- [Description of the task]:
Output the line containing "[0:00.00-0:00.95]" and each line after it through the end of the data, exactly as written, with pictures left out.

(Saved data entries)
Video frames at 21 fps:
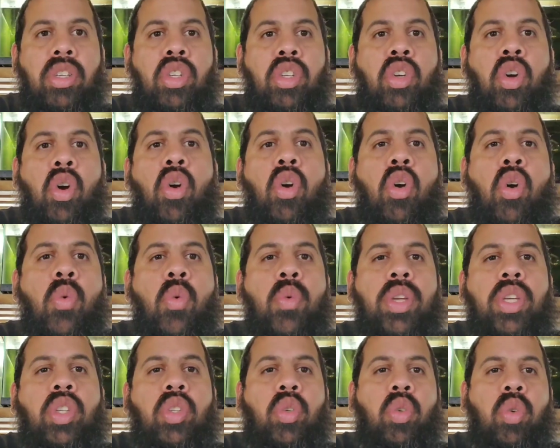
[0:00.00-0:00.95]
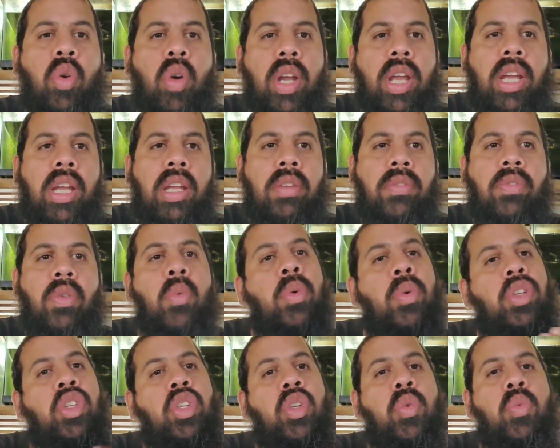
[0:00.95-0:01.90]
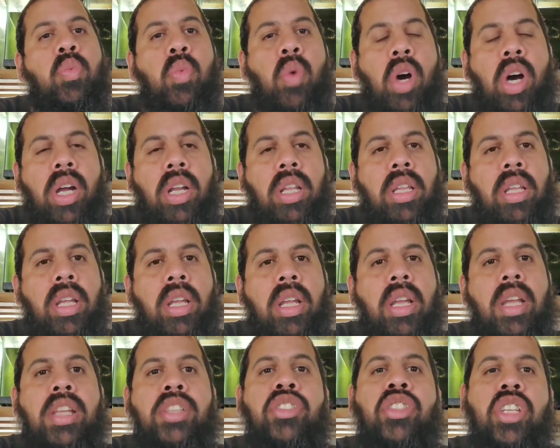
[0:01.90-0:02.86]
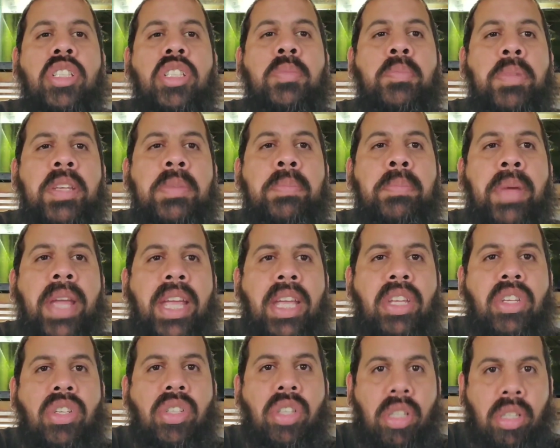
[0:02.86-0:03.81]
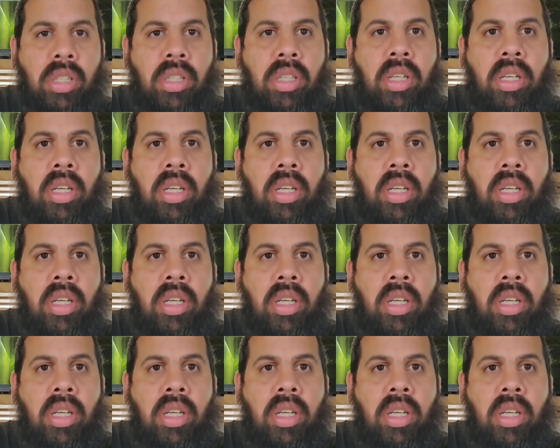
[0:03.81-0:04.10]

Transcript: you can always trade for what you want. Just be patient.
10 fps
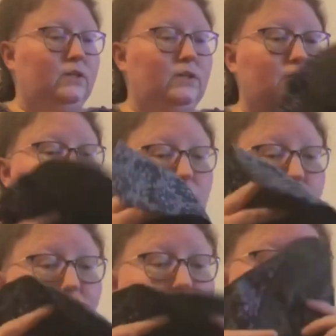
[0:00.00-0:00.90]

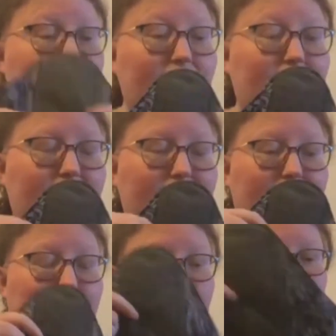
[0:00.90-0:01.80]
So
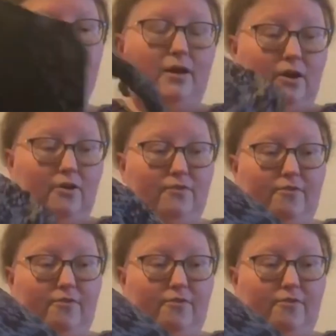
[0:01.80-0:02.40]
this I got off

- [Solution for this problem]:
[0:00.00-0:00.95]
[0:00.95-0:01.90]
[0:01.90-0:02.86]
[0:02.86-0:03.81]
[0:03.81-0:04.10]

Transcript: you can always trade for what you want. Just be patient.
10 fps
[0:00.00-0:00.90]

[0:00.90-0:01.80]
So
[0:01.80-0:02.40]
this I got off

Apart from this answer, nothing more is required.